### TASK PROMPT:
What you return should be the complete data below, word for word, with no pictures in it.

:: PROVIDED DATA ::

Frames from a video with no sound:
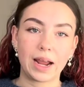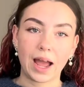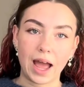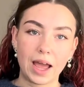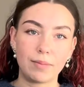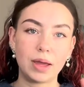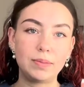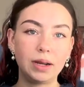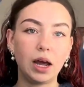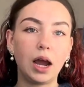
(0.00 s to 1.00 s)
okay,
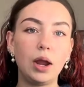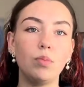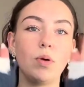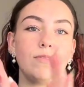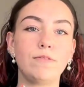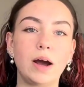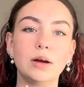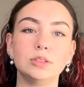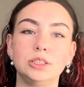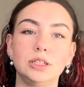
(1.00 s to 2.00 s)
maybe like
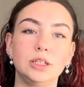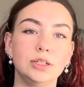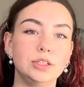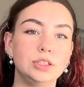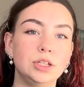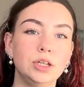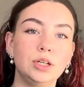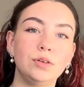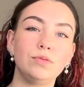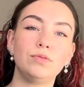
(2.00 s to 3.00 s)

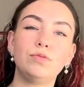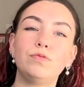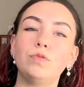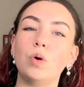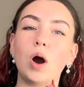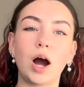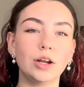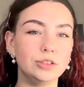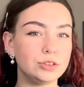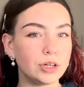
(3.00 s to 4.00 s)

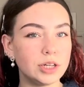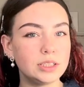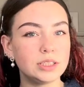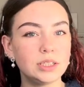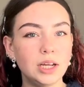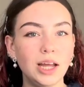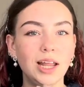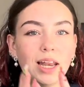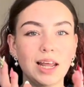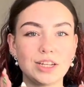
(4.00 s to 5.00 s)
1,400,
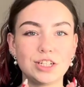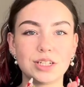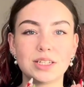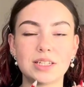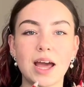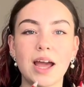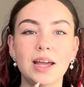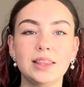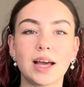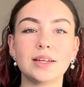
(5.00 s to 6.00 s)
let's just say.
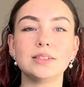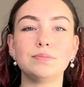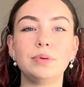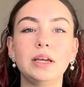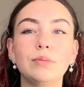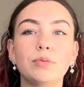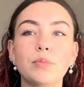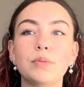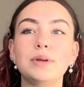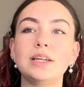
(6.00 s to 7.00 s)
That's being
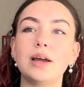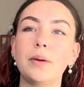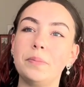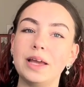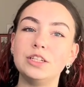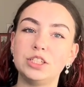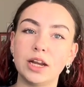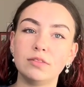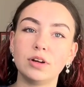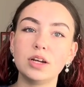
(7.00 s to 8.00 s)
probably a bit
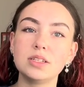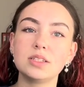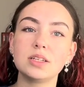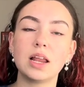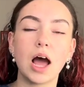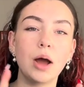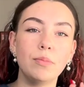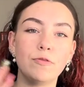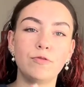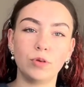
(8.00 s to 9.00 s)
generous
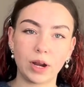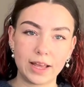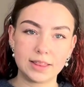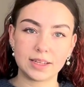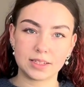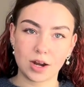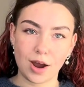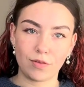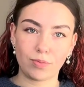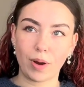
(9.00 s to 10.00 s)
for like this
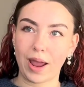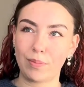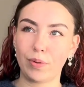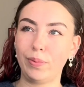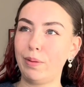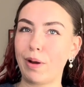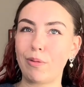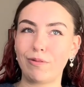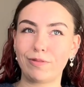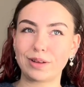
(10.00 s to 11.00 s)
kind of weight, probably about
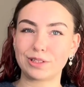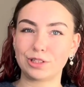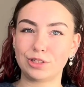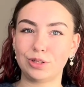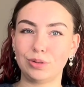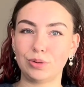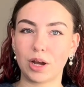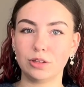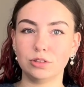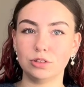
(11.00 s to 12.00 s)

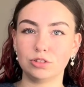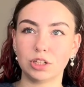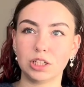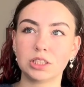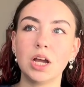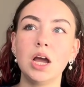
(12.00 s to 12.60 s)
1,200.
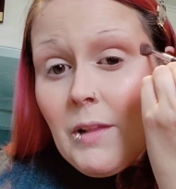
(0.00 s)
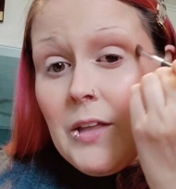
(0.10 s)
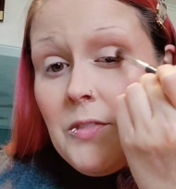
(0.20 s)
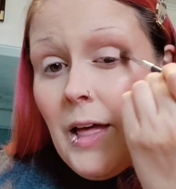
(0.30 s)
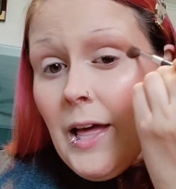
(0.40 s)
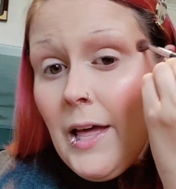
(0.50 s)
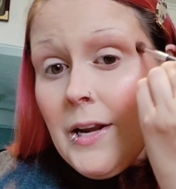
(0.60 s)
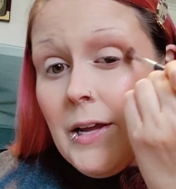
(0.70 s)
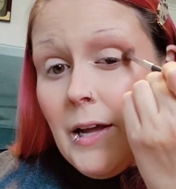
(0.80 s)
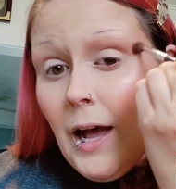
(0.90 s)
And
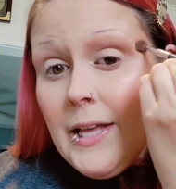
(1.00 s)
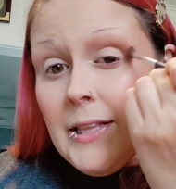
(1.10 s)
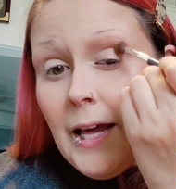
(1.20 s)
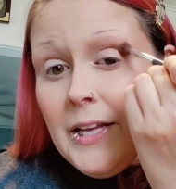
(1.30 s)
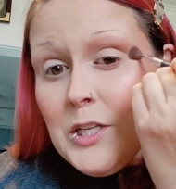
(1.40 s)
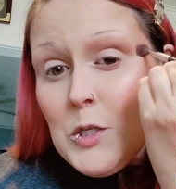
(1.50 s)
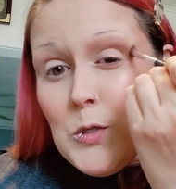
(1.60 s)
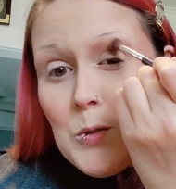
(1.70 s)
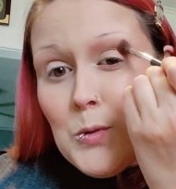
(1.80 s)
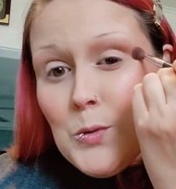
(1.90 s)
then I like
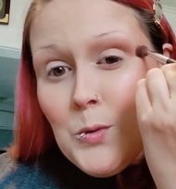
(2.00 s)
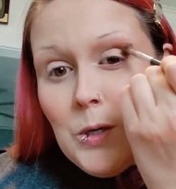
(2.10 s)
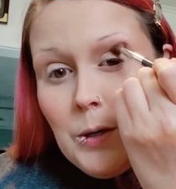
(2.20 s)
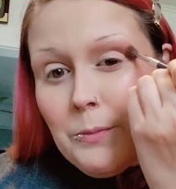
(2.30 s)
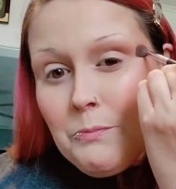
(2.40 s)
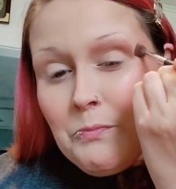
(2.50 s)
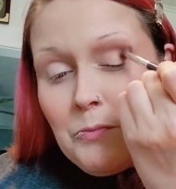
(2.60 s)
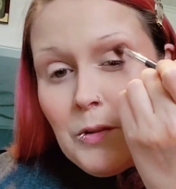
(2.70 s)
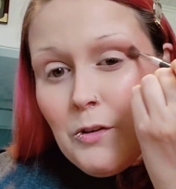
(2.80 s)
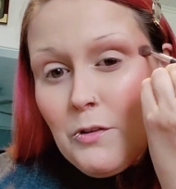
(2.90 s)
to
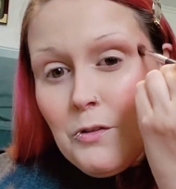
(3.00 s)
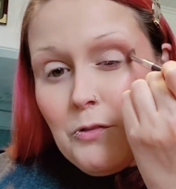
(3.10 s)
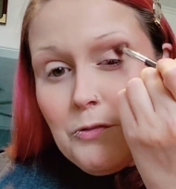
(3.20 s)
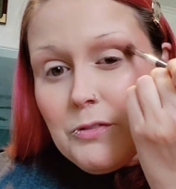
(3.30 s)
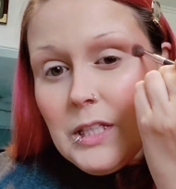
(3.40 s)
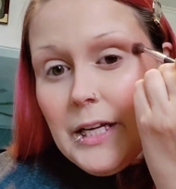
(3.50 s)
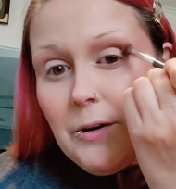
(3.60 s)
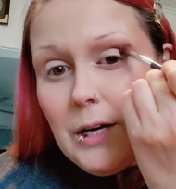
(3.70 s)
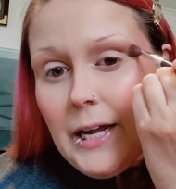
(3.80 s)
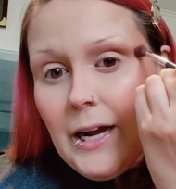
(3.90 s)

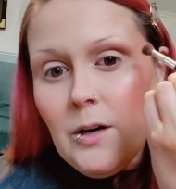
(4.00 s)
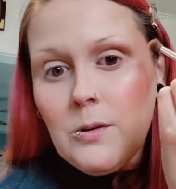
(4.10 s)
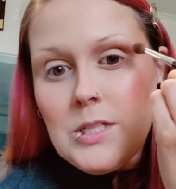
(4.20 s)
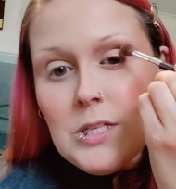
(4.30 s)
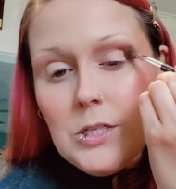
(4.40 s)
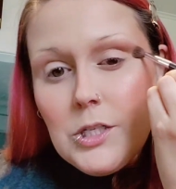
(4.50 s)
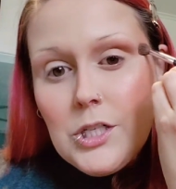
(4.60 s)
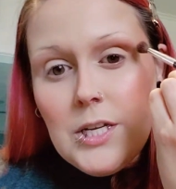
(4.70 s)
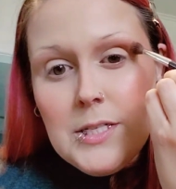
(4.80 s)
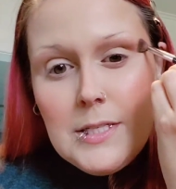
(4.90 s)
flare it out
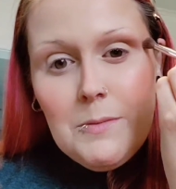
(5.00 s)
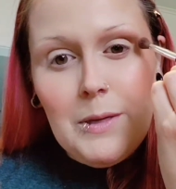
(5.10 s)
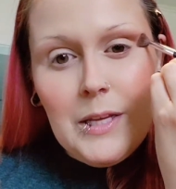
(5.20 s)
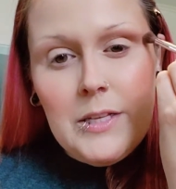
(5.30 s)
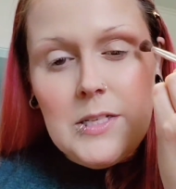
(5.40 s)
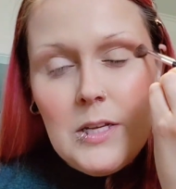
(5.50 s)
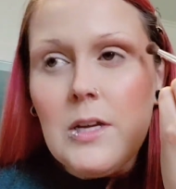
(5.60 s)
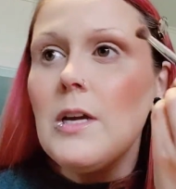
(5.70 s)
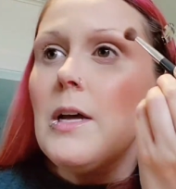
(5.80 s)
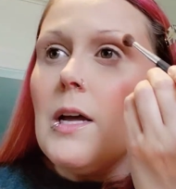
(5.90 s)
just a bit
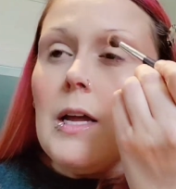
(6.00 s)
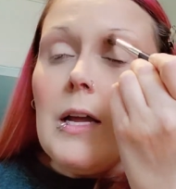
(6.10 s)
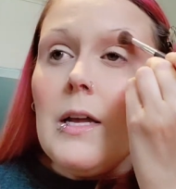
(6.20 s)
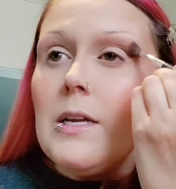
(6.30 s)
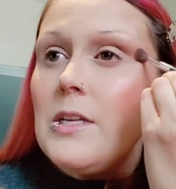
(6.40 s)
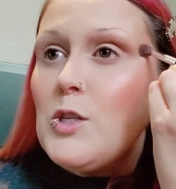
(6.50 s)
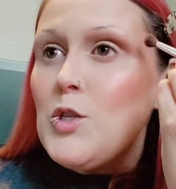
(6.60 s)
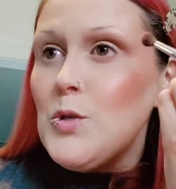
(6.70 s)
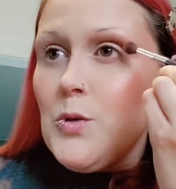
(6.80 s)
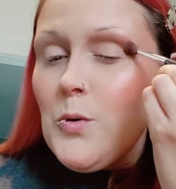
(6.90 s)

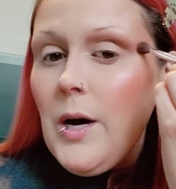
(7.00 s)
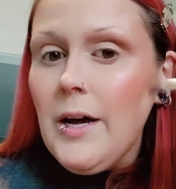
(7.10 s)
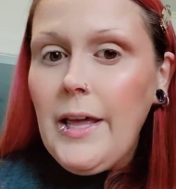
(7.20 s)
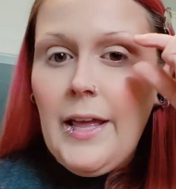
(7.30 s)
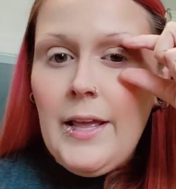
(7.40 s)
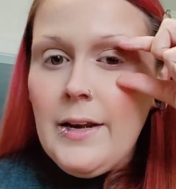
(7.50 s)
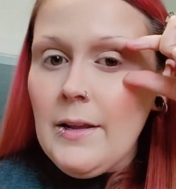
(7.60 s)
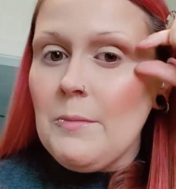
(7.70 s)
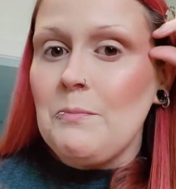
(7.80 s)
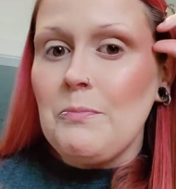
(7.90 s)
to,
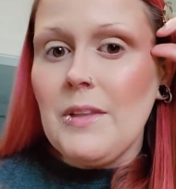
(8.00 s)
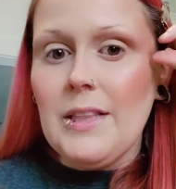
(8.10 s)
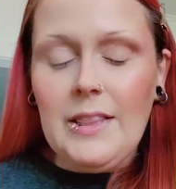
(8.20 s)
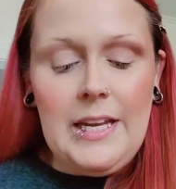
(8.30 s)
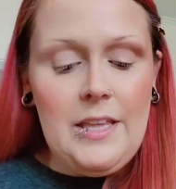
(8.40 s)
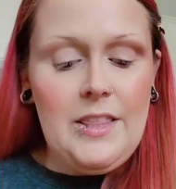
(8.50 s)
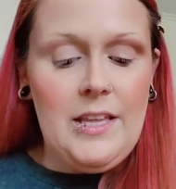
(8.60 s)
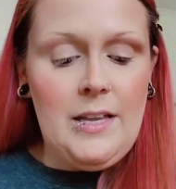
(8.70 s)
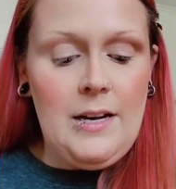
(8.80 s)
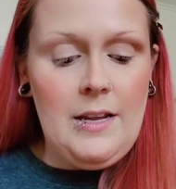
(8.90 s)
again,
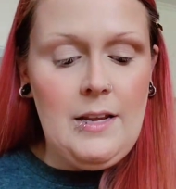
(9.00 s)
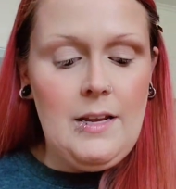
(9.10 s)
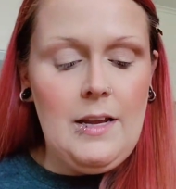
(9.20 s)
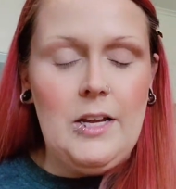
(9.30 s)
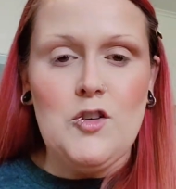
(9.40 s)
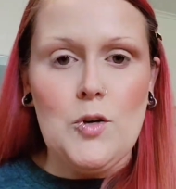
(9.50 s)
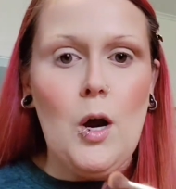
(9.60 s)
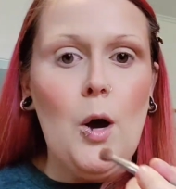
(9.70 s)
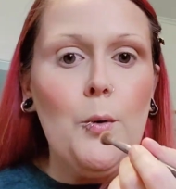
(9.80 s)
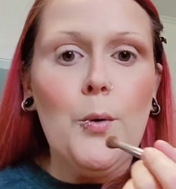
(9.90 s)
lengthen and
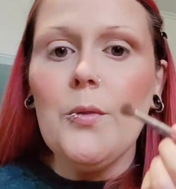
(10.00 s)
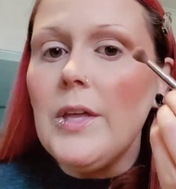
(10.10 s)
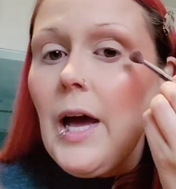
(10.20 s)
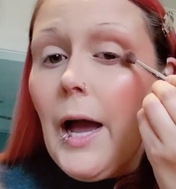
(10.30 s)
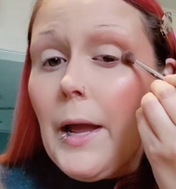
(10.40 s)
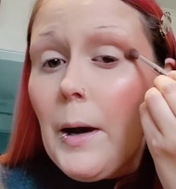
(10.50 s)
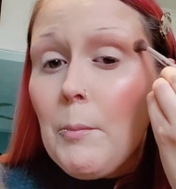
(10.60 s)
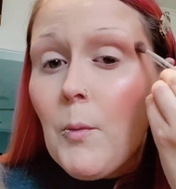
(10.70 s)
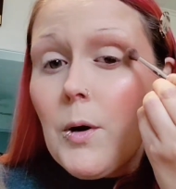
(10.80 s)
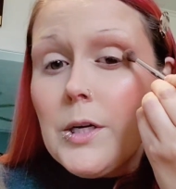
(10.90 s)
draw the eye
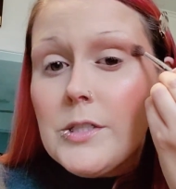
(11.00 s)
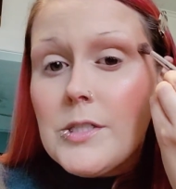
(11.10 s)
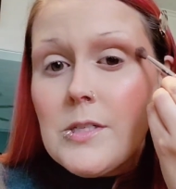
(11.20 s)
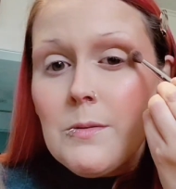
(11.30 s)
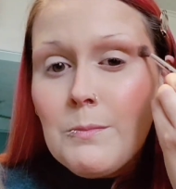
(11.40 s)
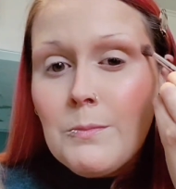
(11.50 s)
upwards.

:::

### SOLUTION FOR THIS EXERCISE:
Frames from a video with no sound:
(0.00 s to 1.00 s)
okay,
(1.00 s to 2.00 s)
maybe like
(2.00 s to 3.00 s)

(3.00 s to 4.00 s)

(4.00 s to 5.00 s)
1,400,
(5.00 s to 6.00 s)
let's just say.
(6.00 s to 7.00 s)
That's being
(7.00 s to 8.00 s)
probably a bit
(8.00 s to 9.00 s)
generous
(9.00 s to 10.00 s)
for like this
(10.00 s to 11.00 s)
kind of weight, probably about
(11.00 s to 12.00 s)

(12.00 s to 12.60 s)
1,200.
(0.00 s)
(0.10 s)
(0.20 s)
(0.30 s)
(0.40 s)
(0.50 s)
(0.60 s)
(0.70 s)
(0.80 s)
(0.90 s)
And
(1.00 s)
(1.10 s)
(1.20 s)
(1.30 s)
(1.40 s)
(1.50 s)
(1.60 s)
(1.70 s)
(1.80 s)
(1.90 s)
then I like
(2.00 s)
(2.10 s)
(2.20 s)
(2.30 s)
(2.40 s)
(2.50 s)
(2.60 s)
(2.70 s)
(2.80 s)
(2.90 s)
to
(3.00 s)
(3.10 s)
(3.20 s)
(3.30 s)
(3.40 s)
(3.50 s)
(3.60 s)
(3.70 s)
(3.80 s)
(3.90 s)

(4.00 s)
(4.10 s)
(4.20 s)
(4.30 s)
(4.40 s)
(4.50 s)
(4.60 s)
(4.70 s)
(4.80 s)
(4.90 s)
flare it out
(5.00 s)
(5.10 s)
(5.20 s)
(5.30 s)
(5.40 s)
(5.50 s)
(5.60 s)
(5.70 s)
(5.80 s)
(5.90 s)
just a bit
(6.00 s)
(6.10 s)
(6.20 s)
(6.30 s)
(6.40 s)
(6.50 s)
(6.60 s)
(6.70 s)
(6.80 s)
(6.90 s)

(7.00 s)
(7.10 s)
(7.20 s)
(7.30 s)
(7.40 s)
(7.50 s)
(7.60 s)
(7.70 s)
(7.80 s)
(7.90 s)
to,
(8.00 s)
(8.10 s)
(8.20 s)
(8.30 s)
(8.40 s)
(8.50 s)
(8.60 s)
(8.70 s)
(8.80 s)
(8.90 s)
again,
(9.00 s)
(9.10 s)
(9.20 s)
(9.30 s)
(9.40 s)
(9.50 s)
(9.60 s)
(9.70 s)
(9.80 s)
(9.90 s)
lengthen and
(10.00 s)
(10.10 s)
(10.20 s)
(10.30 s)
(10.40 s)
(10.50 s)
(10.60 s)
(10.70 s)
(10.80 s)
(10.90 s)
draw the eye
(11.00 s)
(11.10 s)
(11.20 s)
(11.30 s)
(11.40 s)
(11.50 s)
upwards.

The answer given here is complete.